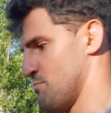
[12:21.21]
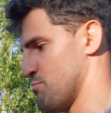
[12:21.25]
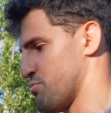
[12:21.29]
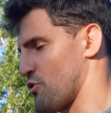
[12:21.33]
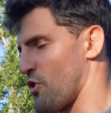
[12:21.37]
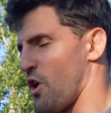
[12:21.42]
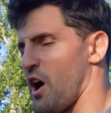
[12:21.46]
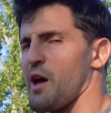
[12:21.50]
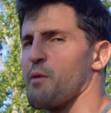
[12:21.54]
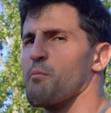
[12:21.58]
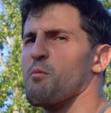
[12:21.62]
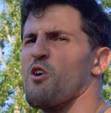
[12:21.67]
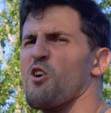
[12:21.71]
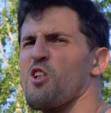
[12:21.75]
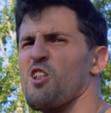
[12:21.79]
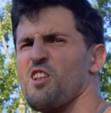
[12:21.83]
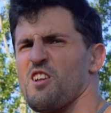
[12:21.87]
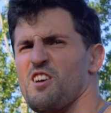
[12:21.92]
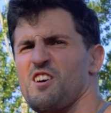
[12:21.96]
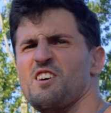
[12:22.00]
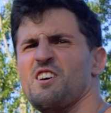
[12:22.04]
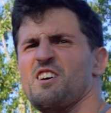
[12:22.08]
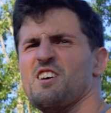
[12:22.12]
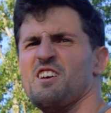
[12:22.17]
Primal.
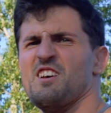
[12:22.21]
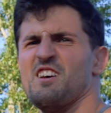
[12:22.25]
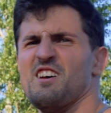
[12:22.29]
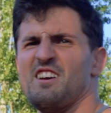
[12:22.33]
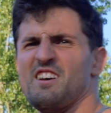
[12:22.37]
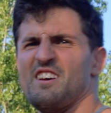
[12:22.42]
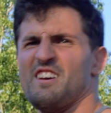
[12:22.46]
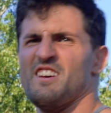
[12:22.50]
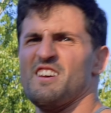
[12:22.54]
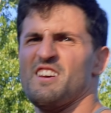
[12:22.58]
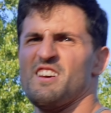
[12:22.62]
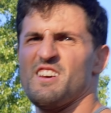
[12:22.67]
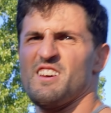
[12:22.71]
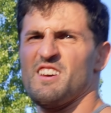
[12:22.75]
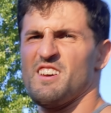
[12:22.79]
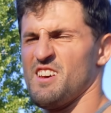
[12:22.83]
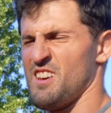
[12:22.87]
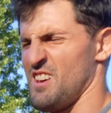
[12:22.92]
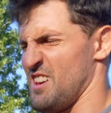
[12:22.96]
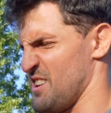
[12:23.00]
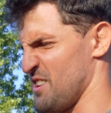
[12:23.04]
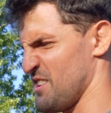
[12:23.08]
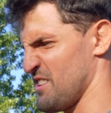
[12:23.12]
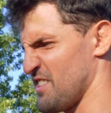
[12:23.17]
I
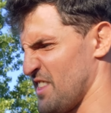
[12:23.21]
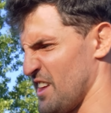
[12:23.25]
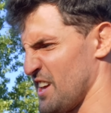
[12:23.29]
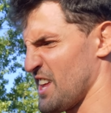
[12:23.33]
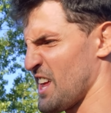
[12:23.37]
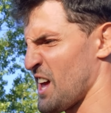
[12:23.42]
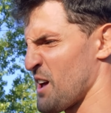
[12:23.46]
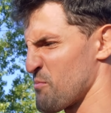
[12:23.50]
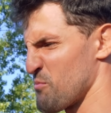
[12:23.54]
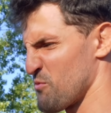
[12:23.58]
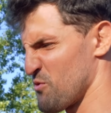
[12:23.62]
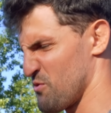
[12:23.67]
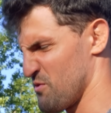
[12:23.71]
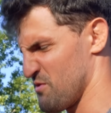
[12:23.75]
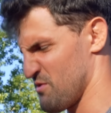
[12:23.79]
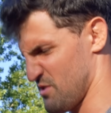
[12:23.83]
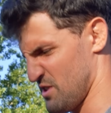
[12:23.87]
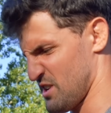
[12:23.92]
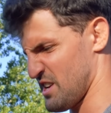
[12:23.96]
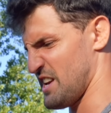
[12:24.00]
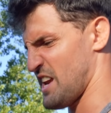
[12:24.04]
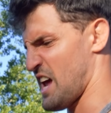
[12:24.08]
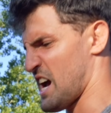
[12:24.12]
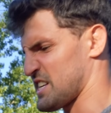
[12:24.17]
think I'm
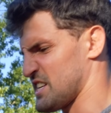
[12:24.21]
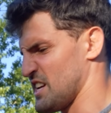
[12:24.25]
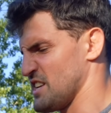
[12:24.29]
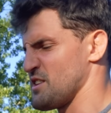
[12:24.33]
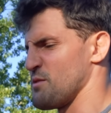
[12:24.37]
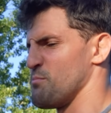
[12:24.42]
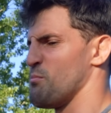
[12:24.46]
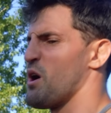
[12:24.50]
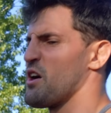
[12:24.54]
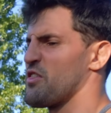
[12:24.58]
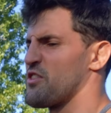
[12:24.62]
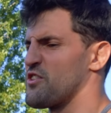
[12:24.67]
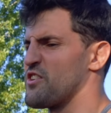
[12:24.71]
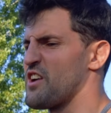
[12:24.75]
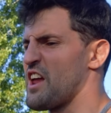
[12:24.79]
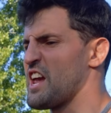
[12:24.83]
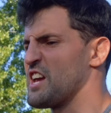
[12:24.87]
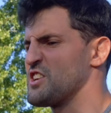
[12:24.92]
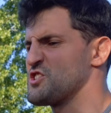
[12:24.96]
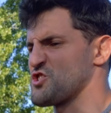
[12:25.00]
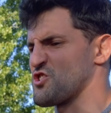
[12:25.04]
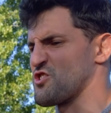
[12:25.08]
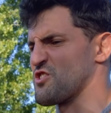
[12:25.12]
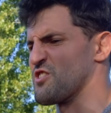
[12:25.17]
connected to Mother
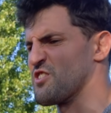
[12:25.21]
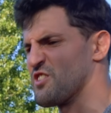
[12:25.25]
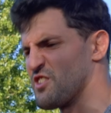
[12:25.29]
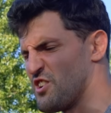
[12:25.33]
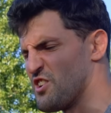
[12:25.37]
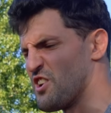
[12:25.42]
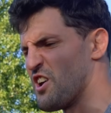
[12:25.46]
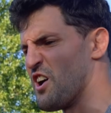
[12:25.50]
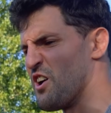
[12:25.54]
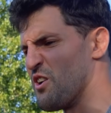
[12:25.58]
Nature, you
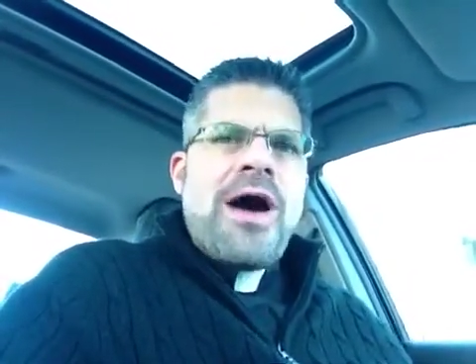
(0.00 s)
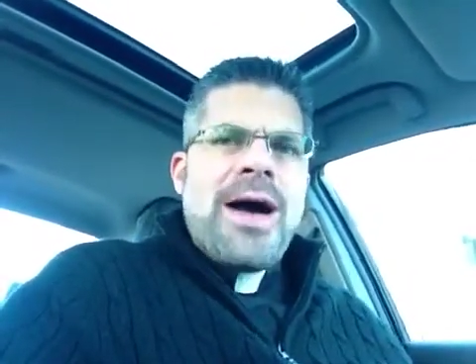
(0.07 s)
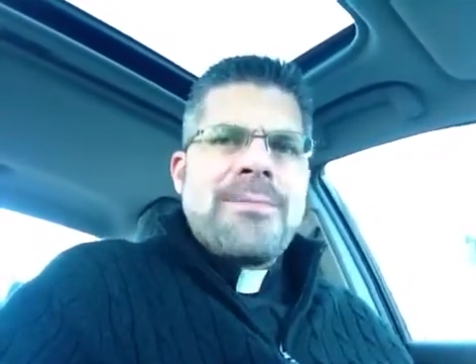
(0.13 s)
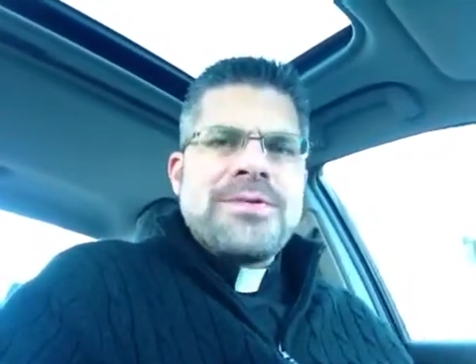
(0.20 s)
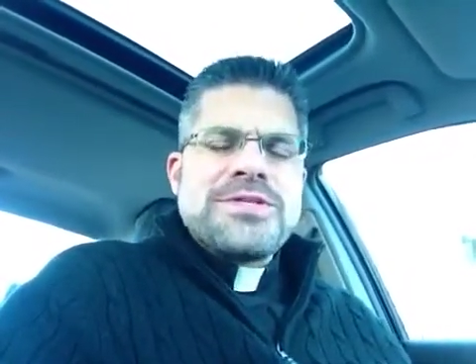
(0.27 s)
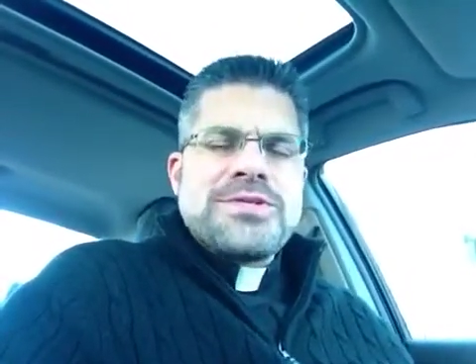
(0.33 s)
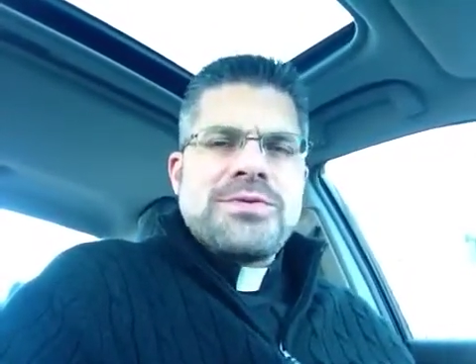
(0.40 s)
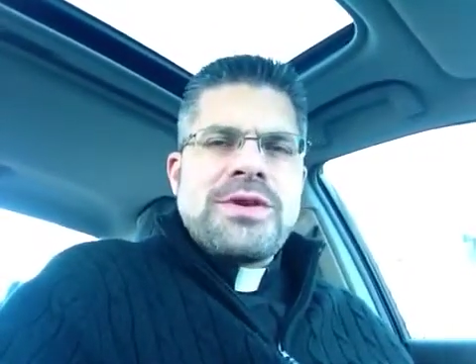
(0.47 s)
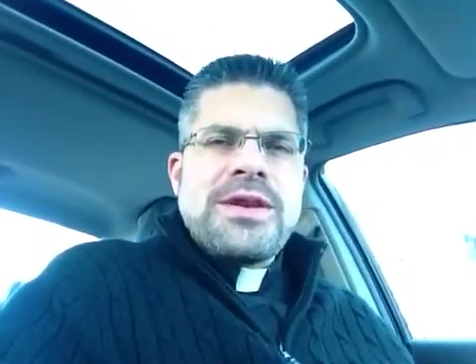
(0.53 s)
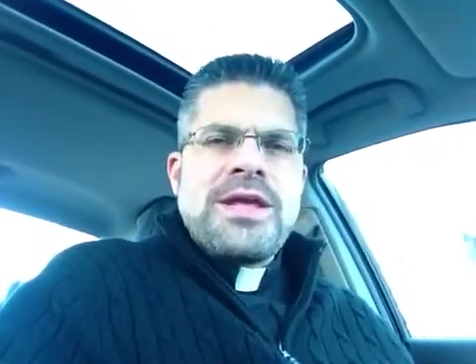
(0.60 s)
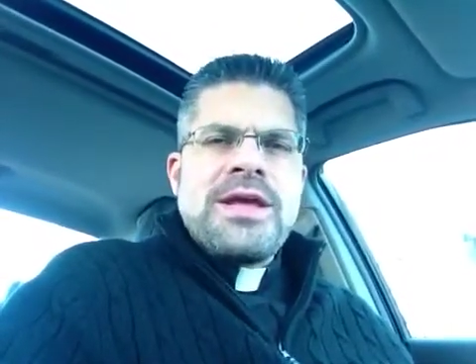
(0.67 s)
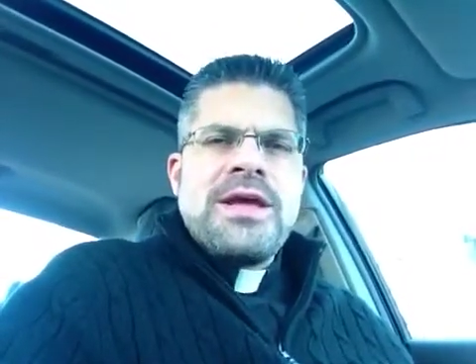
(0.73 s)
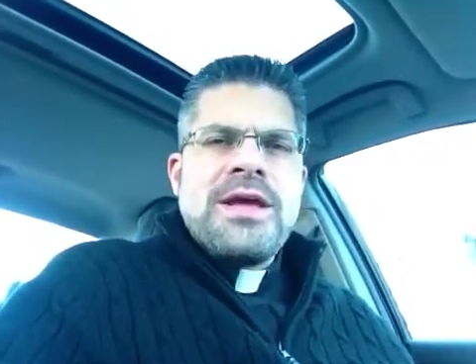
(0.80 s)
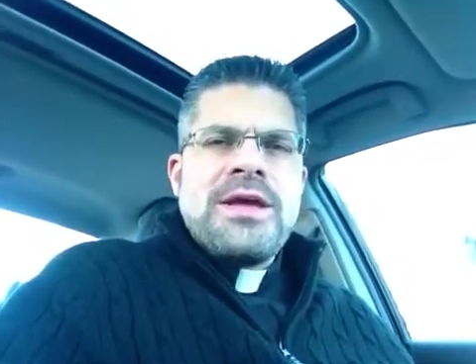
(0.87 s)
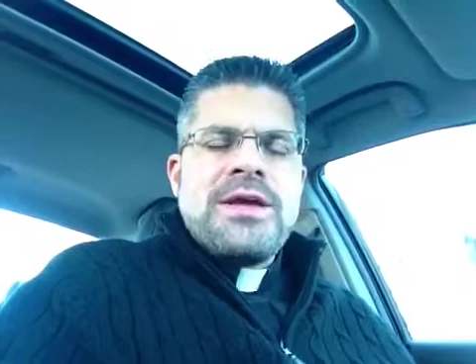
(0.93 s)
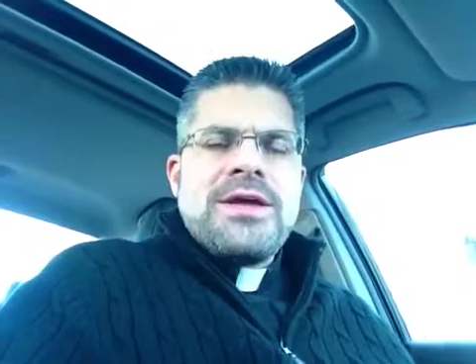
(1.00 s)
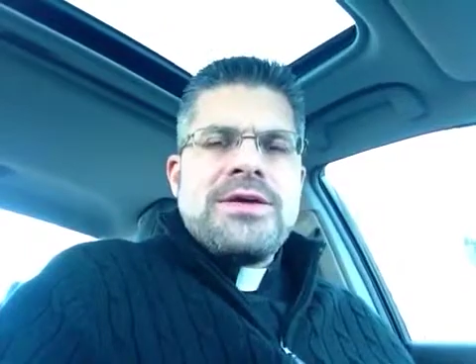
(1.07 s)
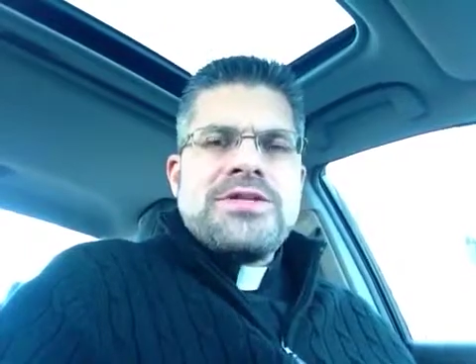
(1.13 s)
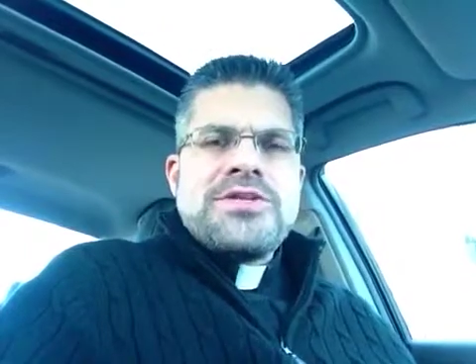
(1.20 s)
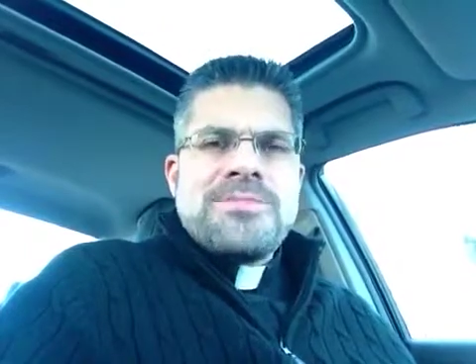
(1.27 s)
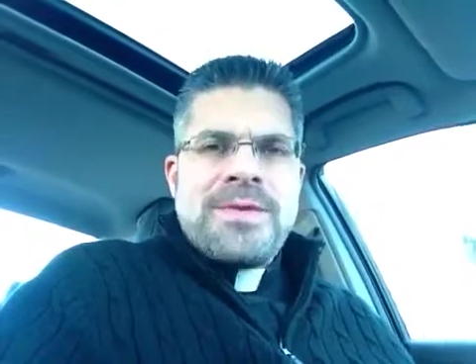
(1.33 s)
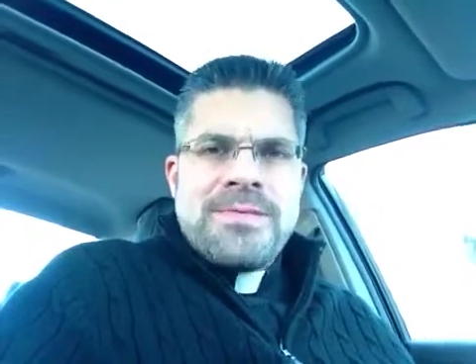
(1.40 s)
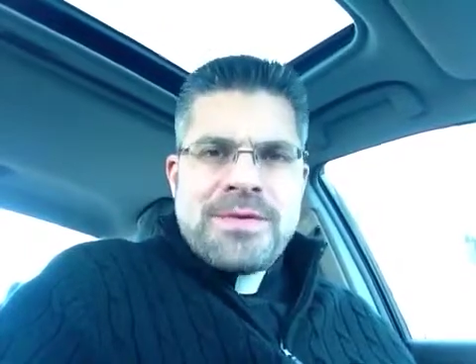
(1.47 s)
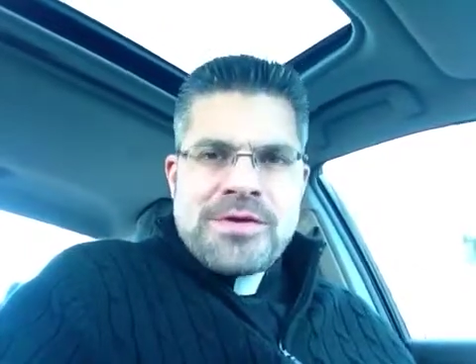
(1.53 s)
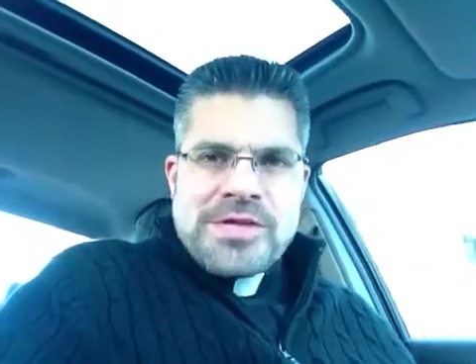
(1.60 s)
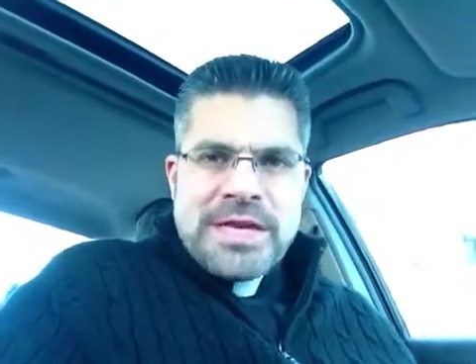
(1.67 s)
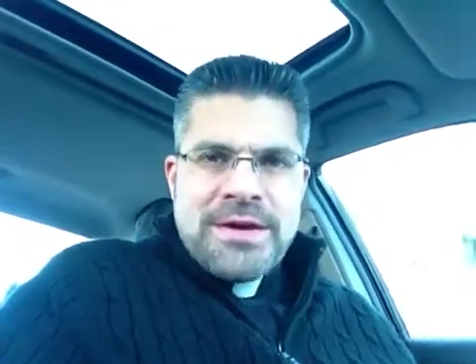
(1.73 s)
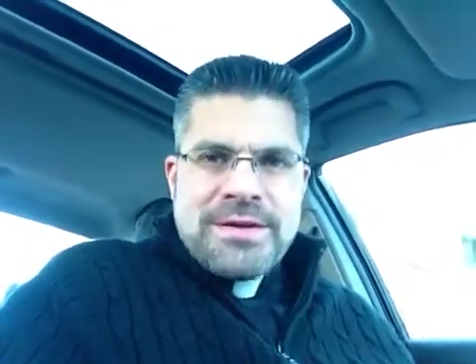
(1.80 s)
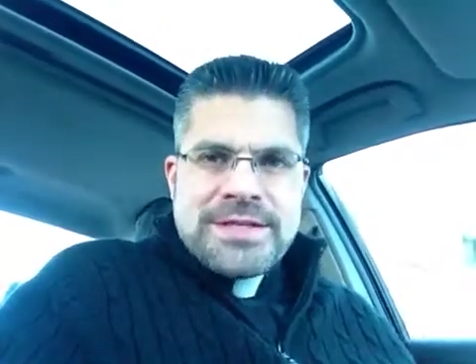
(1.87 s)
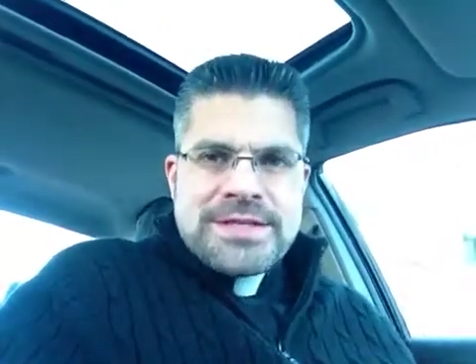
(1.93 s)
opportunity to be
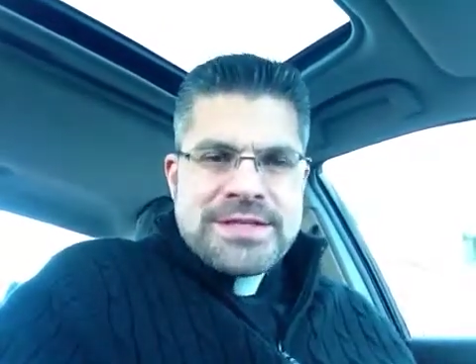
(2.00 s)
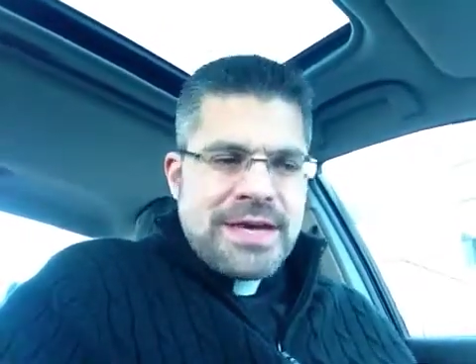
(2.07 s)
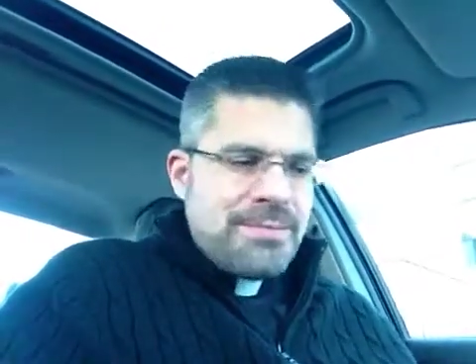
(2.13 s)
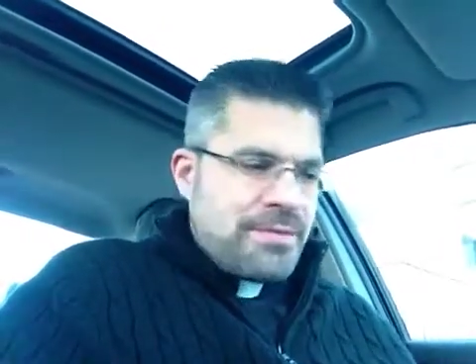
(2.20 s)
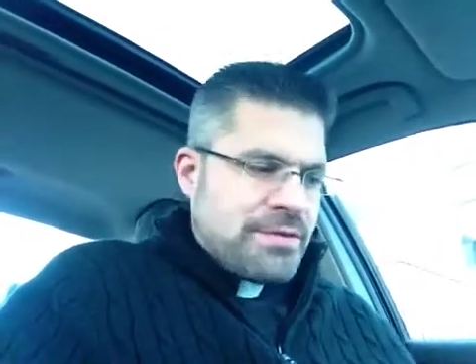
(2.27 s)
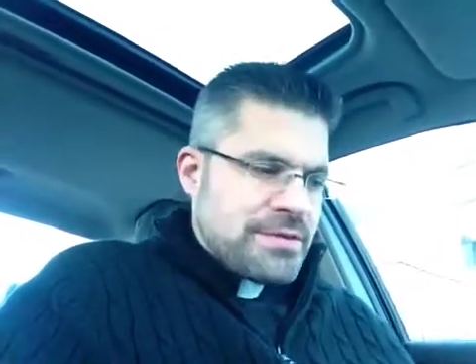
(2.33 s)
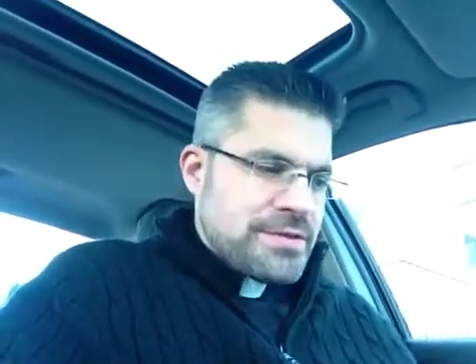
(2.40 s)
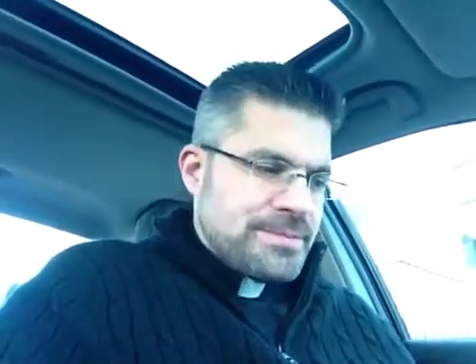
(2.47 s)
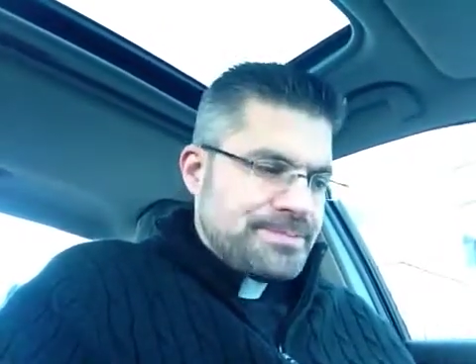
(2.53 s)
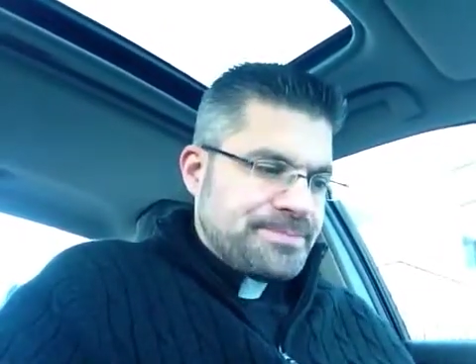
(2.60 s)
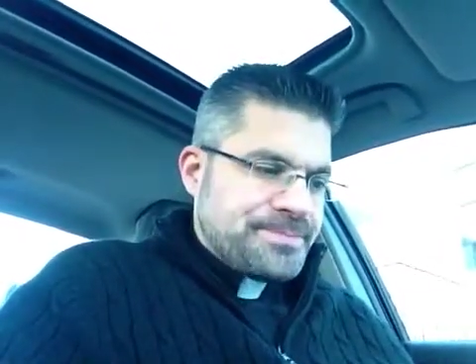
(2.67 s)
missionary disciples.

============

Every line of the data above is to be repeated exactly; the images are to be left out.

The answer =
[12:21.21]
[12:21.25]
[12:21.29]
[12:21.33]
[12:21.37]
[12:21.42]
[12:21.46]
[12:21.50]
[12:21.54]
[12:21.58]
[12:21.62]
[12:21.67]
[12:21.71]
[12:21.75]
[12:21.79]
[12:21.83]
[12:21.87]
[12:21.92]
[12:21.96]
[12:22.00]
[12:22.04]
[12:22.08]
[12:22.12]
[12:22.17]
Primal.
[12:22.21]
[12:22.25]
[12:22.29]
[12:22.33]
[12:22.37]
[12:22.42]
[12:22.46]
[12:22.50]
[12:22.54]
[12:22.58]
[12:22.62]
[12:22.67]
[12:22.71]
[12:22.75]
[12:22.79]
[12:22.83]
[12:22.87]
[12:22.92]
[12:22.96]
[12:23.00]
[12:23.04]
[12:23.08]
[12:23.12]
[12:23.17]
I
[12:23.21]
[12:23.25]
[12:23.29]
[12:23.33]
[12:23.37]
[12:23.42]
[12:23.46]
[12:23.50]
[12:23.54]
[12:23.58]
[12:23.62]
[12:23.67]
[12:23.71]
[12:23.75]
[12:23.79]
[12:23.83]
[12:23.87]
[12:23.92]
[12:23.96]
[12:24.00]
[12:24.04]
[12:24.08]
[12:24.12]
[12:24.17]
think I'm
[12:24.21]
[12:24.25]
[12:24.29]
[12:24.33]
[12:24.37]
[12:24.42]
[12:24.46]
[12:24.50]
[12:24.54]
[12:24.58]
[12:24.62]
[12:24.67]
[12:24.71]
[12:24.75]
[12:24.79]
[12:24.83]
[12:24.87]
[12:24.92]
[12:24.96]
[12:25.00]
[12:25.04]
[12:25.08]
[12:25.12]
[12:25.17]
connected to Mother
[12:25.21]
[12:25.25]
[12:25.29]
[12:25.33]
[12:25.37]
[12:25.42]
[12:25.46]
[12:25.50]
[12:25.54]
[12:25.58]
Nature, you
(0.00 s)
(0.07 s)
(0.13 s)
(0.20 s)
(0.27 s)
(0.33 s)
(0.40 s)
(0.47 s)
(0.53 s)
(0.60 s)
(0.67 s)
(0.73 s)
(0.80 s)
(0.87 s)
(0.93 s)
(1.00 s)
(1.07 s)
(1.13 s)
(1.20 s)
(1.27 s)
(1.33 s)
(1.40 s)
(1.47 s)
(1.53 s)
(1.60 s)
(1.67 s)
(1.73 s)
(1.80 s)
(1.87 s)
(1.93 s)
opportunity to be
(2.00 s)
(2.07 s)
(2.13 s)
(2.20 s)
(2.27 s)
(2.33 s)
(2.40 s)
(2.47 s)
(2.53 s)
(2.60 s)
(2.67 s)
missionary disciples.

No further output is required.